Vor diesem Hintergrund hatte ich darüber zu entscheiden, ob ich einer Verlängerung des Einsatzes im Rahmen der ISAF-Mission für ein Jahr zustimmen würde oder nicht. Bei dieser Frage spielt für mich eine wichtige Rolle, welche Folgen meine Entscheidung haben würde. Ich gebe zu, eine Verlängerung des Einsatzes ist eine riskante Entscheidung, weil ich nicht ausschließen kann, dass sich die Sicherheitslage weiter destabilisiert und dass der Untersuchungsausschuss zu dem Vorfall am 4.9.2009, bei dem 142 Menschen zu Tode gekommen sind, weitere Informationen befördert, die den Einsatz in neuem Licht erscheinen lassen. Andererseits hat niemand, der mir empfohlen hat, für den unverzüglichen Abzug der Bundeswehr zu stimmen, aufzeigen können, was danach passieren würde. Werden dann die erkämpften Freiheiten zum Beispiel für den Schulbesuch von Mädchen beibehalten? Werden dann die bewaffneten Auseinandersetzungen schlagartig aufhören? Und wenn nicht, was ist dann mit der Zivilbevölkerung in Afghanistan? Hört dann Korruption und Wahlfälschung mit einem Schlag auf? All das erscheint mir doch sehr vage und all das wird auch nur unter sehr riskanten Annahmen zu beantworten sein. Zweifel bleiben also bei jeder Entscheidung.

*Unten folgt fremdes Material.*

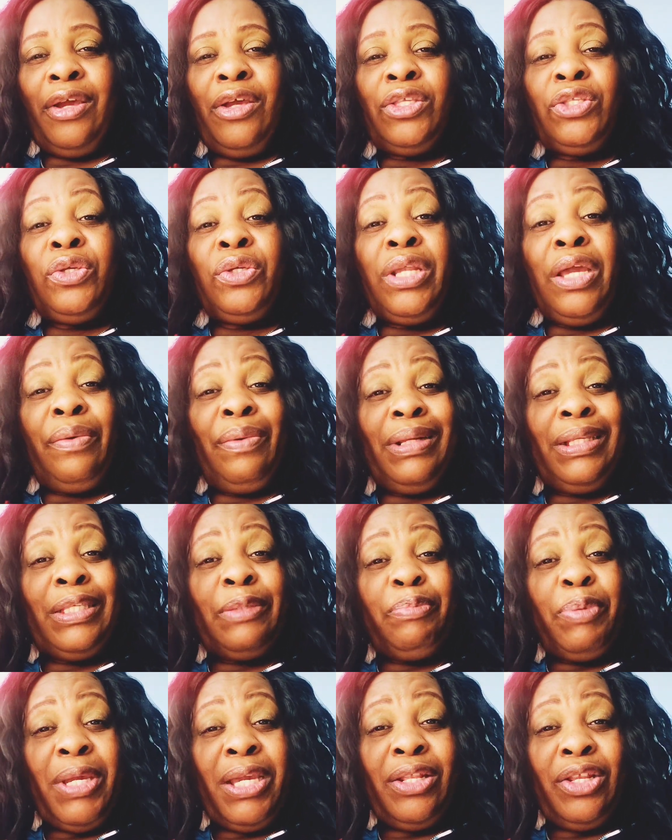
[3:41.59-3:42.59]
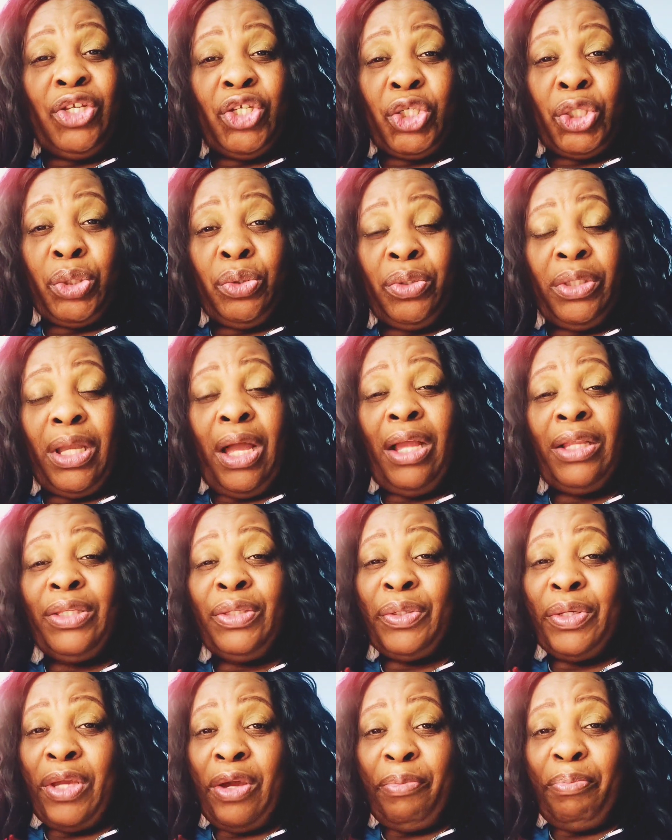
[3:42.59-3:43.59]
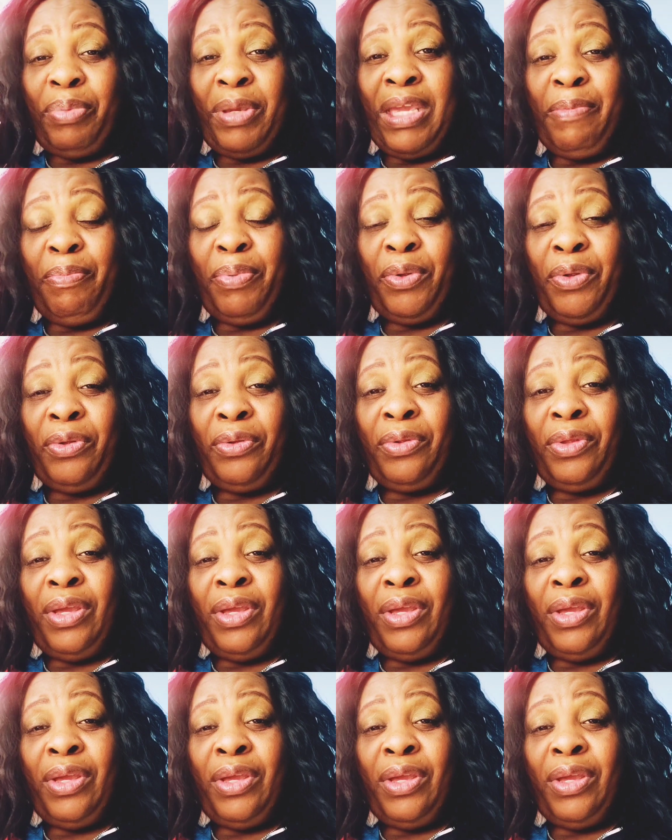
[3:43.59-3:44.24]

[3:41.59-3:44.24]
so they will speak the truth unto your people.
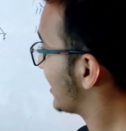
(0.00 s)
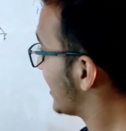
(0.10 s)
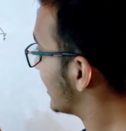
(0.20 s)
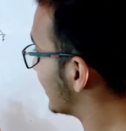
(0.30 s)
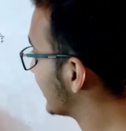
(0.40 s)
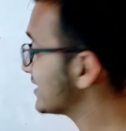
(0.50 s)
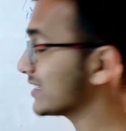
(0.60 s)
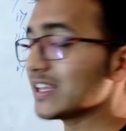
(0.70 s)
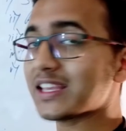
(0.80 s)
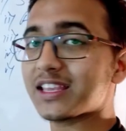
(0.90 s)

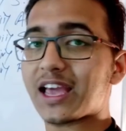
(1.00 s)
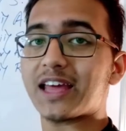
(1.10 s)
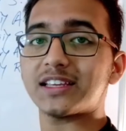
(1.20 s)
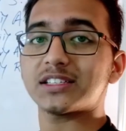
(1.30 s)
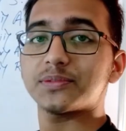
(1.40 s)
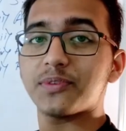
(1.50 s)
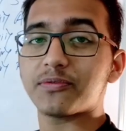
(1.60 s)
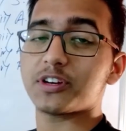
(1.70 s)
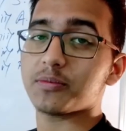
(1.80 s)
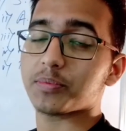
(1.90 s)
Reasoning carries
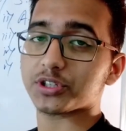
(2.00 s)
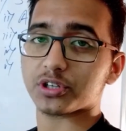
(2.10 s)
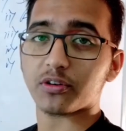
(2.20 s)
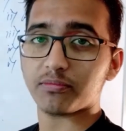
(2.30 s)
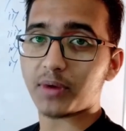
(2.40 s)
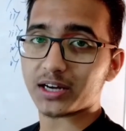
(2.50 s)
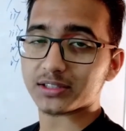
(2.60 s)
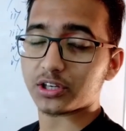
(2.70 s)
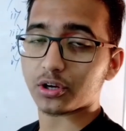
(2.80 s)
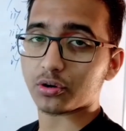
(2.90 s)
50% of marks in
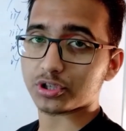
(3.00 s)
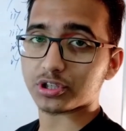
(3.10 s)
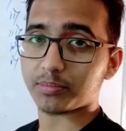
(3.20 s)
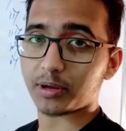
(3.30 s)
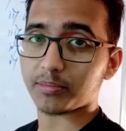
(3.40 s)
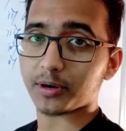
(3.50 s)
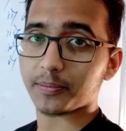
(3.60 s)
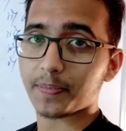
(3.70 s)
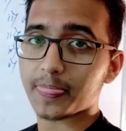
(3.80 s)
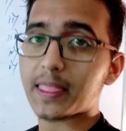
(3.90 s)
your question paper.
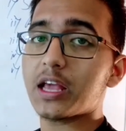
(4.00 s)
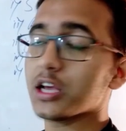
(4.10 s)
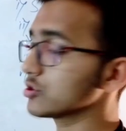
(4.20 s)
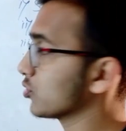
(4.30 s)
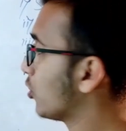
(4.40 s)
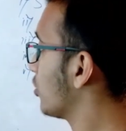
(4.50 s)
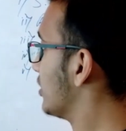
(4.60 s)
So if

Meine Stimme steht unter der Überschrift „Kein kopfloses „Raus aus Afghanistan“ und kein kopfloses „Weiter so!“. Es muss jetzt einen klaren Plan geben, welche Bedingungen in Afghanistan für einen Abzug der internationalen Truppen erfüllt werden müssen und wann dieser in einem überschaubaren Zeitraum stattfinden kann. Das zu erreichen, muss das Ziel der internationalen Afghanistan-Konferenz im nächsten Jahr sein. Deshalb und unter den vorgenannten Voraussetzungen ist meine Zustimmung sozusagen ein Vorratsbeschluss. Denn in einem Jahr wird der Bundestag wieder über die Verlängerung des Einsatzes abstimmen und sollte die Staatengemeinschaft unter der Beteiligung der Bundesregierung kein Ziel erreichen, das in diese Richtung weist, so würde ich einer weiteren  Verlängerung nicht zustimmen können.

In einem Entschließungsantrag haben wir als SPD unsere Vorstellungen dargelegt. Es ist wichtig, die Mission auf ein klar operationalisierbares Ziel zu konzentrieren. Der deutsche Beitrag kann nur im Aufbau eines Sicherheitswesens liegen, dass die Grundlage dafür bildet, dass die afghanische Regierung in der Lage ist, selbst für Sicherheit im Land zu sorgen. Deshalb ist es für mich nicht nachvollziehbar, dass die deutsche Hilfe beim Aufbau von Polizei und Armee ins Stocken geraten ist. Die internationale Afghanistan-Konferenz muss gerade in diesem Punkt zu klaren Vereinbarungen kommen, wie viele Polizisten und Soldaten ausgebildet werden müssen und welche Bedingungen die afghanische Regierung dafür erfüllen muss. Das ist umso notwendiger geworden, als die Umstände bei der Wahl des Präsidenten offensichtlich nicht demokratischen Maßstäben genügen konnte.

Im Klartext: wir brauchen keine Aufstockung der Truppen, wie Präsident Obama vorgeschlagen hat, wir brauchen zunächst einen verbindlichen Zeitplan für die Beendigung der internationalen Präsenz in Afghanistan. Es ist jedoch klar, dass es eine einfache Fortsetzung des Einsatzes in der gleichen Art und Weise, wie sich die Bundesregierung das wünscht, zu einem endlosen und womöglich auch riskanten Einsatz für die Soldaten führen.

Mir ist wichtig, dass man die Einsätze nicht in jährlicher Routine einfach fortführt, sondern sich jedes Mal grundlegend damit auseinander setzt. Ich weiß auch, dass es in meinem Wahlkreis viele Anfragen und Kritikpunkte zu diesem Einsatz gibt und viele Menschen für einen sofortigen Abzug der Truppen sind. Ich habe jedoch meine Haltung auch schon vor der Wahl so offen dargelegt und vertreten. Dennoch werde ich die Diskussion über die Afghanistan-Problematik weiter führen und Anfang des Jahres zu entsprechenden Veranstaltungen einladen.